- DATA RECORDS
┏━━

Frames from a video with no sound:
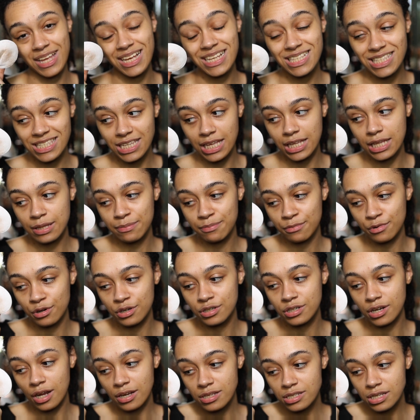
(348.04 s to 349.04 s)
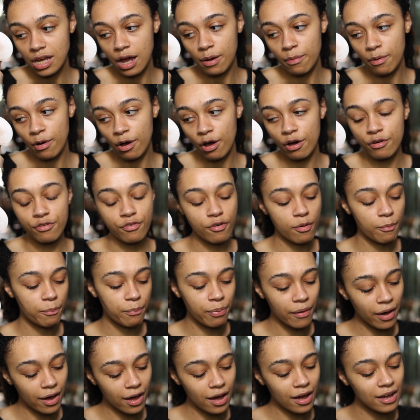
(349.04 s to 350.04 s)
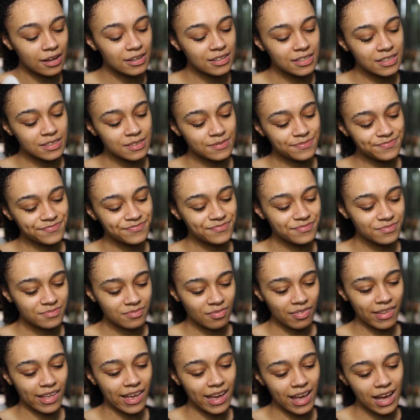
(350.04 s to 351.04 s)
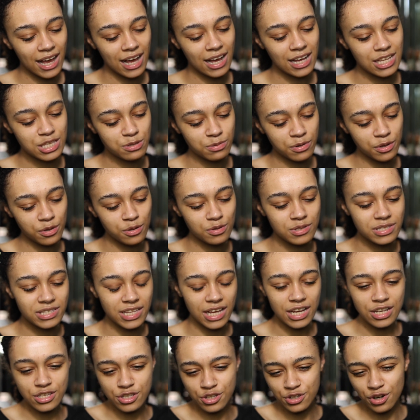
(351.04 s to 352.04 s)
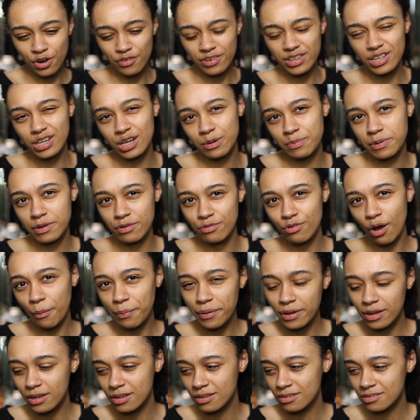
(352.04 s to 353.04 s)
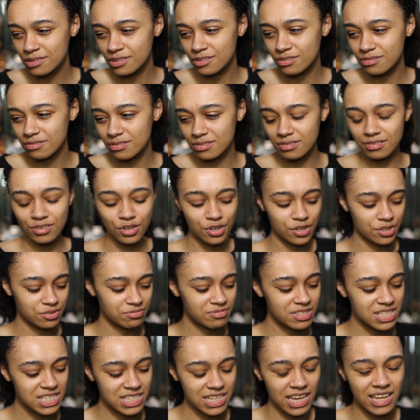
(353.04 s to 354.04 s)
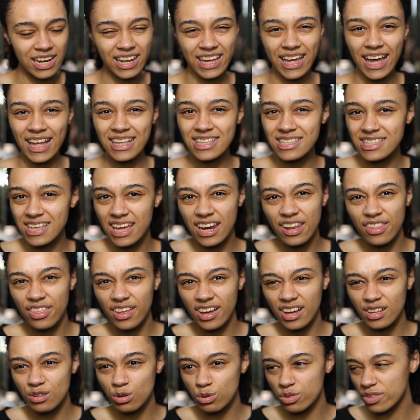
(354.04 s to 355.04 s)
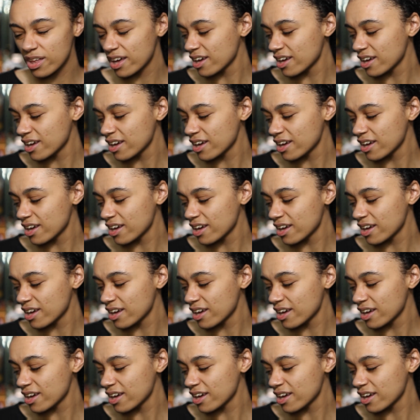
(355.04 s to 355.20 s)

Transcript: slightly more does come off, but it's one of those things you're not really going to be rubbing your skin against anything, I don't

┗━━

Output the full listing verbatim; pictures stay out.

Frames from a video with no sound:
(348.04 s to 349.04 s)
(349.04 s to 350.04 s)
(350.04 s to 351.04 s)
(351.04 s to 352.04 s)
(352.04 s to 353.04 s)
(353.04 s to 354.04 s)
(354.04 s to 355.04 s)
(355.04 s to 355.20 s)

Transcript: slightly more does come off, but it's one of those things you're not really going to be rubbing your skin against anything, I don't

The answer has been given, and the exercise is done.